Trial Information

Validation of Molecular Prognostic Tests in NSCLC

OBJECTIVES:

Primary

- To develop and validate a clinically useful molecular prognostic signature based on
RNA-expression arrays to accurately distinguish between good and poor outcome in
patients with stage 1B non-small cell lung cancer (NSCLC) (T2aN0M0) by predicting the
risk of cancer recurrence after surgery.

Secondary

- To develop and validate a clinically useful prognostic signature for stage 1A NSCLC
(T1a-bN0M0) that accurately predicts the risk of post-operative cancer recurrence and
is part of a prognostic classifier, which also includes histological, pathological, and
demographic parameters as in the primary objective.

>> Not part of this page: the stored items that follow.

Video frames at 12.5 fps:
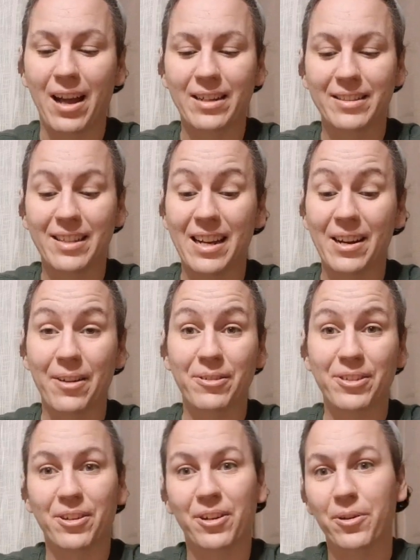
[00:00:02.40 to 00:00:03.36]
decided I
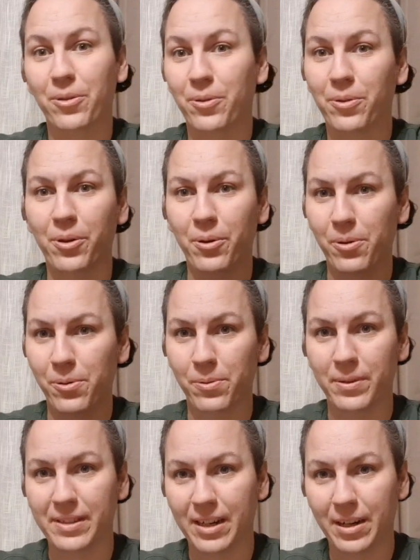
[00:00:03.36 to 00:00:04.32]
was going to go through the whole
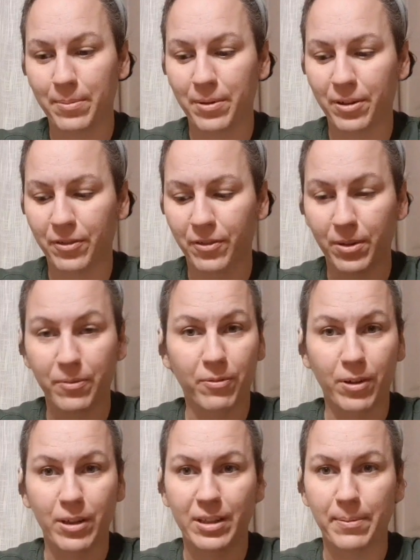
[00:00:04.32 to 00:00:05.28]
entire book from
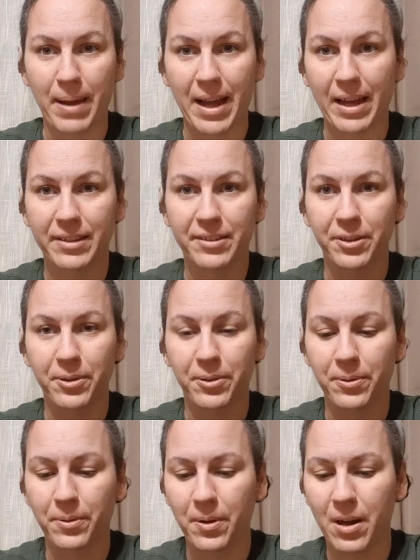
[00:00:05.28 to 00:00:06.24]
front to back
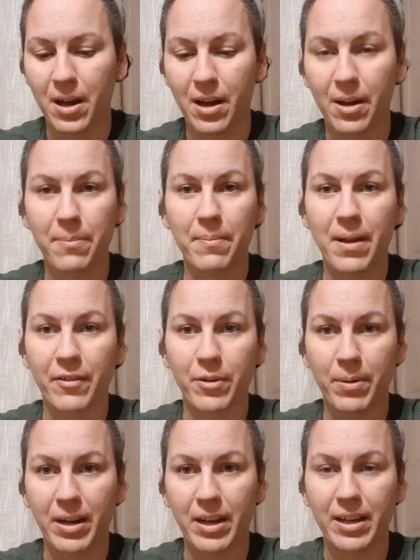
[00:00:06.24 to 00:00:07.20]
so
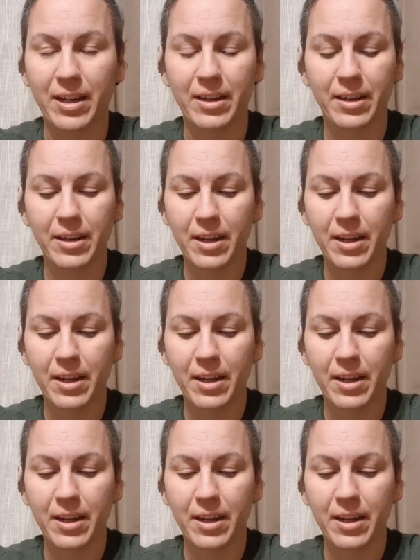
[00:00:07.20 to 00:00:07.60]
everybody can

- To determine the effects on test accuracy of the histological subtype (adenocarcinoma
[AC] vs squamous cell [SQA]) for each of the stage-specific prognostic classifiers.

- To determine the relevant statistical features, including accuracy of predicting
overall survival, cancer-specific survival, and disease-free survival at 3 and 5 years,
for each of the prognostic classifiers validated.

- To utilize the validated prognostic signatures and classifiers in stage 1B NSCLC to
determine whether these can reliably predict good outcome among stage II NSCLC
patients.

OUTLINE: This is a multicenter study.

RNA extracted from archived tumor tissue samples are analyzed for whole-genome expression
profiling by Affymetrix Gene Profiling Array (cGMP U133 P2) and reverse
transcriptase-polymerase chain reaction (RT-PCR). Results are then compared and validated
with molecular prognostic signatures that already exist, patients demographics, clinical
characteristics, treatment received, and outcomes. A new prognostic signature is then
constructed and incorporated into combined classifiers.